**Exercise prompt:** Keep the pictures out of your copy. Transcribe the records below exactly.

(Stored data)
● ● ● ●

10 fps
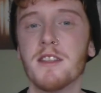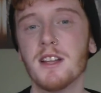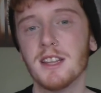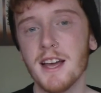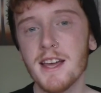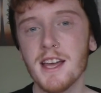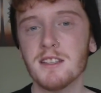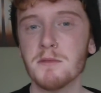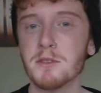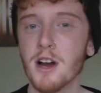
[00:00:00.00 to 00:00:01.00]
the like
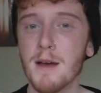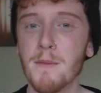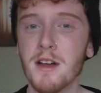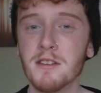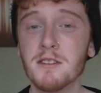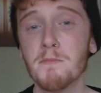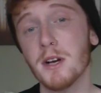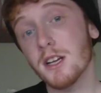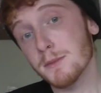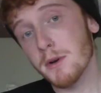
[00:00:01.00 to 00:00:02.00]
and subscribe button
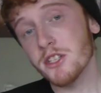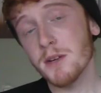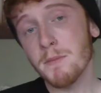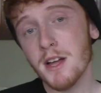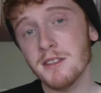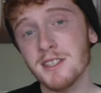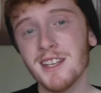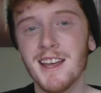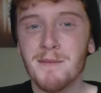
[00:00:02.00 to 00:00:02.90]
because pushing buttons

● ● ● ●

**Answer section:**
10 fps
[00:00:00.00 to 00:00:01.00]
the like
[00:00:01.00 to 00:00:02.00]
and subscribe button
[00:00:02.00 to 00:00:02.90]
because pushing buttons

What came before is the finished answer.